● **PROBLEM DETAILS**:
Give every entry again, unchanged, and leave its images out.

(Stored data)
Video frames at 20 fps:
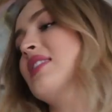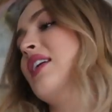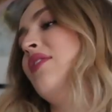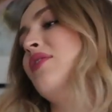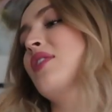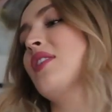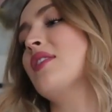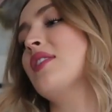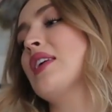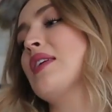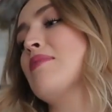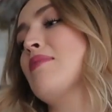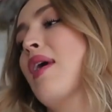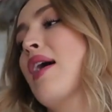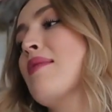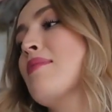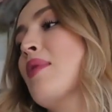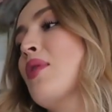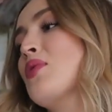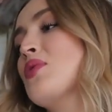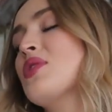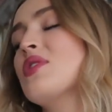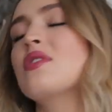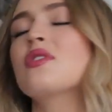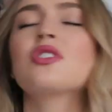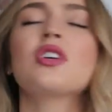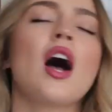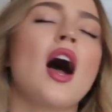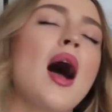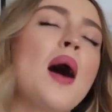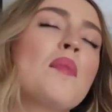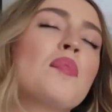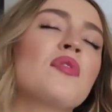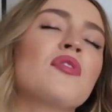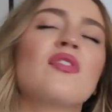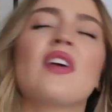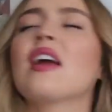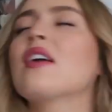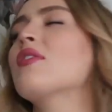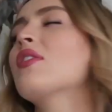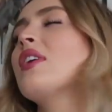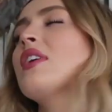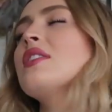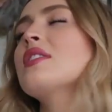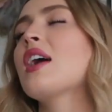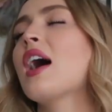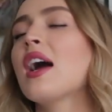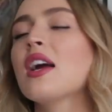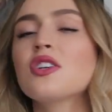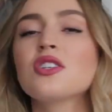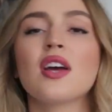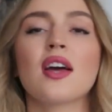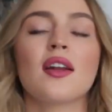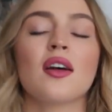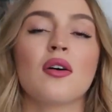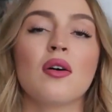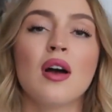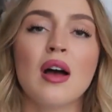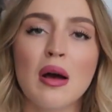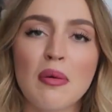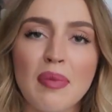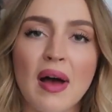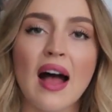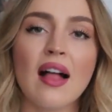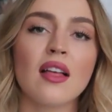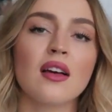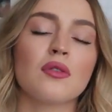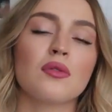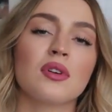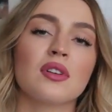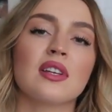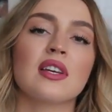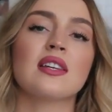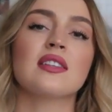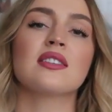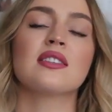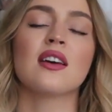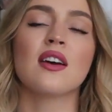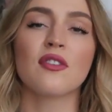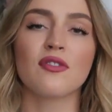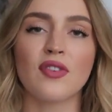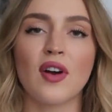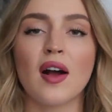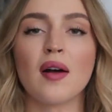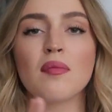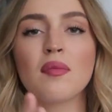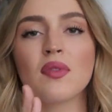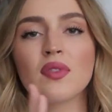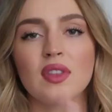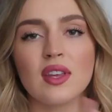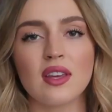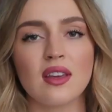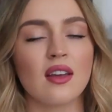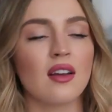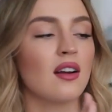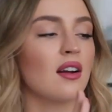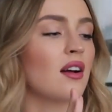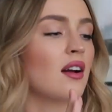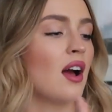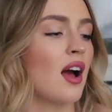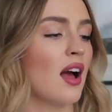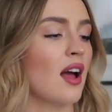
definitely my most top favorite eyeshadow palette release from the year.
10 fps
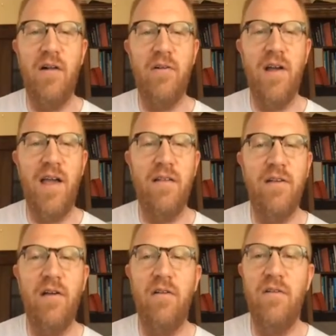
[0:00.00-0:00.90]

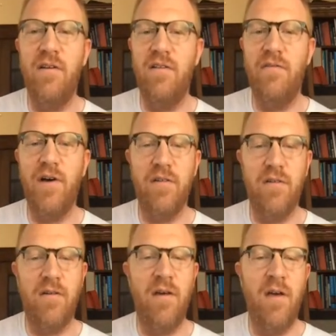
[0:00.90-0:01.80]
handheld
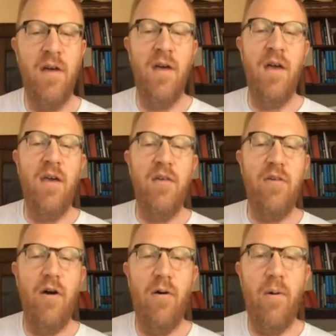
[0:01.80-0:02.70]
device.
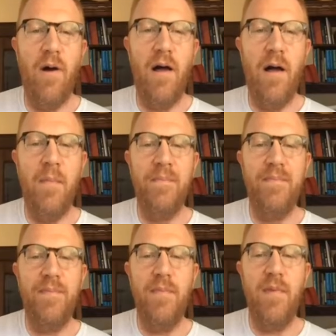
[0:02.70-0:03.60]
So
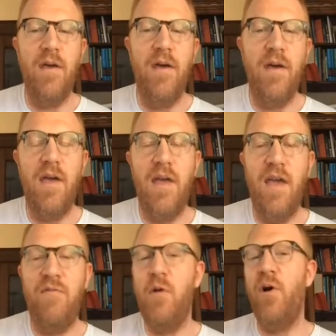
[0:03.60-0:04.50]

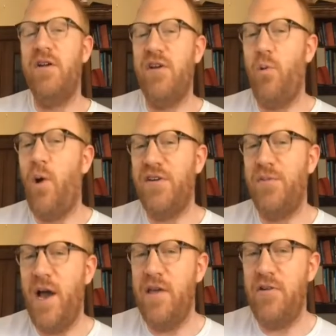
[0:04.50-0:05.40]
if you want to just watch
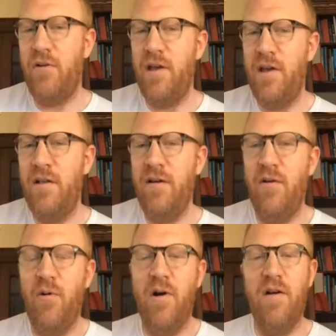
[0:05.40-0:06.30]
my screen,
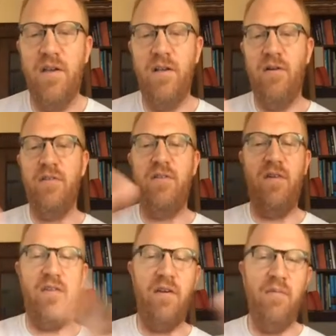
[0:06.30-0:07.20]
or
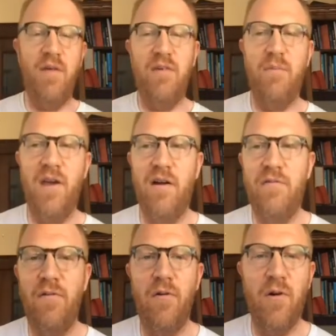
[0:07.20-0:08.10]
it's going to be some
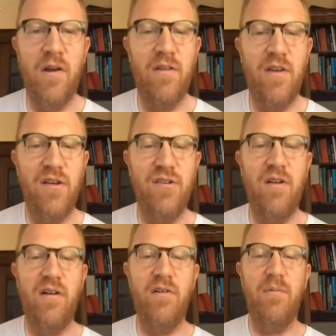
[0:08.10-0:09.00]
careful organization
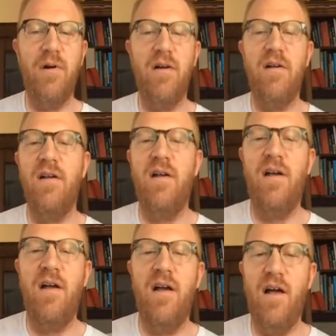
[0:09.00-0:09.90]
on your part
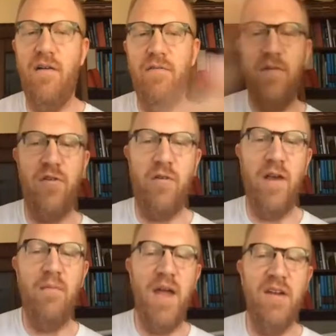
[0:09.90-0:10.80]
of
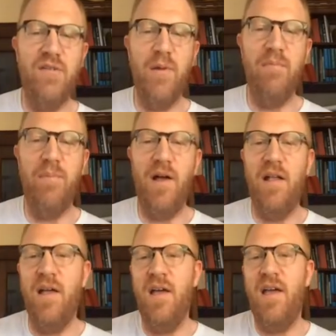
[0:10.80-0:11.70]
screen management. But
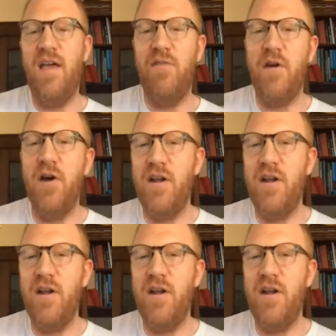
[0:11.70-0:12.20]
if you go to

● **RESULT OF THIS TASK**:
Video frames at 20 fps:
definitely my most top favorite eyeshadow palette release from the year.
10 fps
[0:00.00-0:00.90]

[0:00.90-0:01.80]
handheld
[0:01.80-0:02.70]
device.
[0:02.70-0:03.60]
So
[0:03.60-0:04.50]

[0:04.50-0:05.40]
if you want to just watch
[0:05.40-0:06.30]
my screen,
[0:06.30-0:07.20]
or
[0:07.20-0:08.10]
it's going to be some
[0:08.10-0:09.00]
careful organization
[0:09.00-0:09.90]
on your part
[0:09.90-0:10.80]
of
[0:10.80-0:11.70]
screen management. But
[0:11.70-0:12.20]
if you go to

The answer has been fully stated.